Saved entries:
*** Block opens ***

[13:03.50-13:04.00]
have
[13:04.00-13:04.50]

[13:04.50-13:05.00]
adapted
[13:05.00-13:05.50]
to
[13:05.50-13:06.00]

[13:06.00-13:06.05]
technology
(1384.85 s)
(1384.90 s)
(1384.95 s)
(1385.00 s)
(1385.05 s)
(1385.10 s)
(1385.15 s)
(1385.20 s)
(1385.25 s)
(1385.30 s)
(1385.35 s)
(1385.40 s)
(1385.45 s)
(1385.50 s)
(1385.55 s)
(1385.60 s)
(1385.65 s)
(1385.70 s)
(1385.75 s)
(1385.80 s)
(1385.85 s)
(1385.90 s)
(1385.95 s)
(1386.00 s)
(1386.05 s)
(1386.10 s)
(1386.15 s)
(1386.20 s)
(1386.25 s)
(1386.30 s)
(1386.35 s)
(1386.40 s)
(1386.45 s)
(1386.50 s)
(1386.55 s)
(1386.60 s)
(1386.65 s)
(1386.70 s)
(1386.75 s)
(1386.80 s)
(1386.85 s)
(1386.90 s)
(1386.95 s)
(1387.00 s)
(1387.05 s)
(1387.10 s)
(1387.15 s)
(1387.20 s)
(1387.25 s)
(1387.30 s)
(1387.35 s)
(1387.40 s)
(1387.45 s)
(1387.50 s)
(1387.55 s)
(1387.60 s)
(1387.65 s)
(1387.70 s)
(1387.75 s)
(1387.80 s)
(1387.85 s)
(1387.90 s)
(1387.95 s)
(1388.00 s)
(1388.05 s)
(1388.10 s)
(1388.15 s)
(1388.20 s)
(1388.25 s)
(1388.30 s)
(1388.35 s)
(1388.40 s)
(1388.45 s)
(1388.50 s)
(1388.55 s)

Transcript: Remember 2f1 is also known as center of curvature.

*** Block closes ***
*** Block opens ***

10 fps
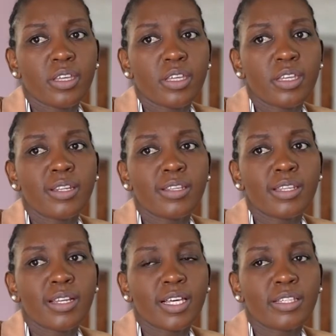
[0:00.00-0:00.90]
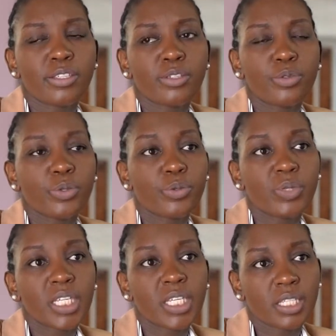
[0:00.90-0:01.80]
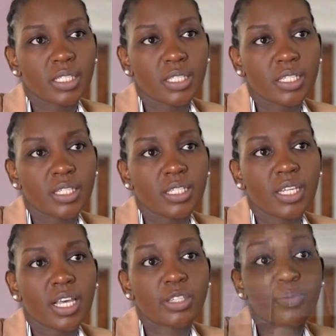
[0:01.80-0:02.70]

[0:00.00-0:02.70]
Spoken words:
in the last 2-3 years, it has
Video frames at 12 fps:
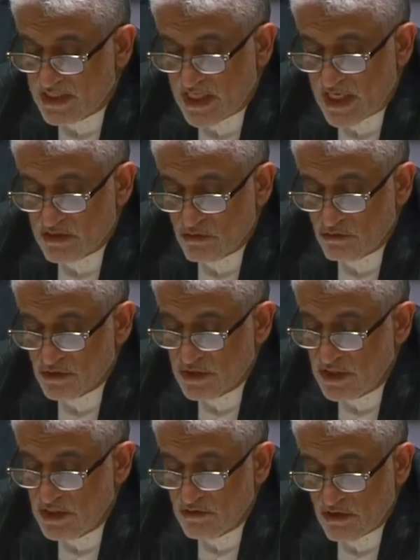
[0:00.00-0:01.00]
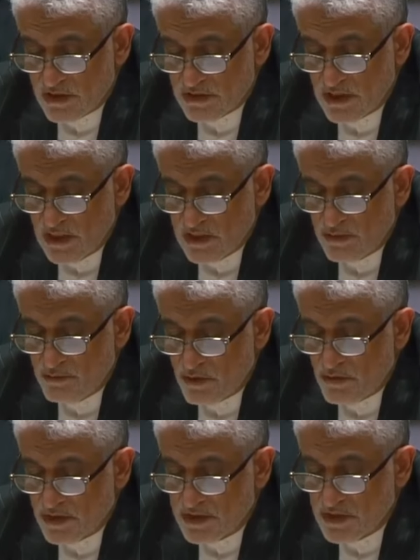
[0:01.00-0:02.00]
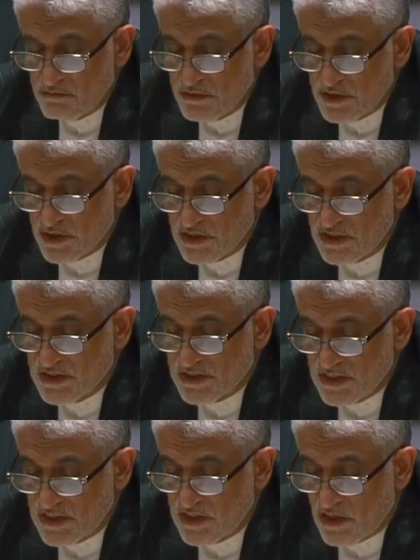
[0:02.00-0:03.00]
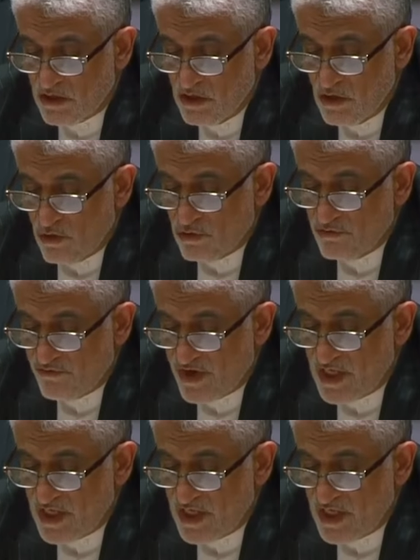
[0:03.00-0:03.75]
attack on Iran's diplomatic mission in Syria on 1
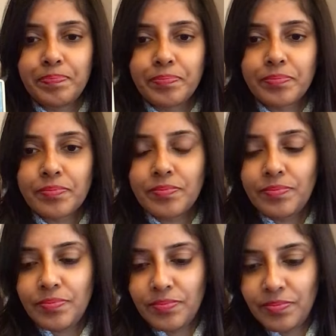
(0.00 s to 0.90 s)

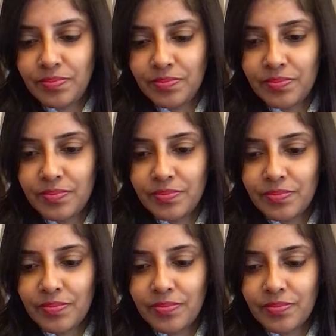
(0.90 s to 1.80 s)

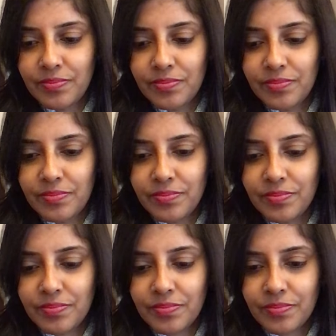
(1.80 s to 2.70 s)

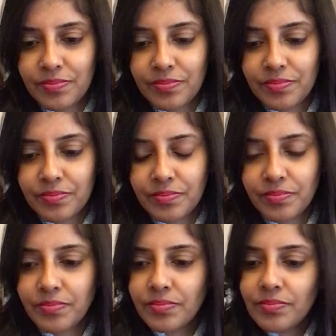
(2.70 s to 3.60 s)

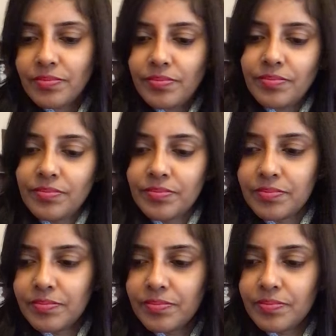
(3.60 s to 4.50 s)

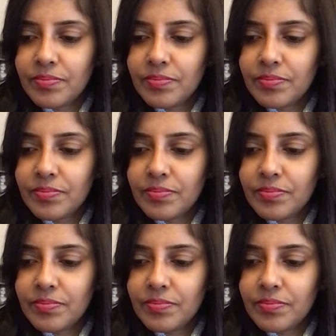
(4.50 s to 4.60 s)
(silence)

*** Block closes ***

Look above for the line with "(1387.90 s)" and the line with "Transcript: Remember 2f1", and reproduce exactly those two lines plus every line between, nothing more.

(1387.90 s)
(1387.95 s)
(1388.00 s)
(1388.05 s)
(1388.10 s)
(1388.15 s)
(1388.20 s)
(1388.25 s)
(1388.30 s)
(1388.35 s)
(1388.40 s)
(1388.45 s)
(1388.50 s)
(1388.55 s)

Transcript: Remember 2f1 is also known as center of curvature.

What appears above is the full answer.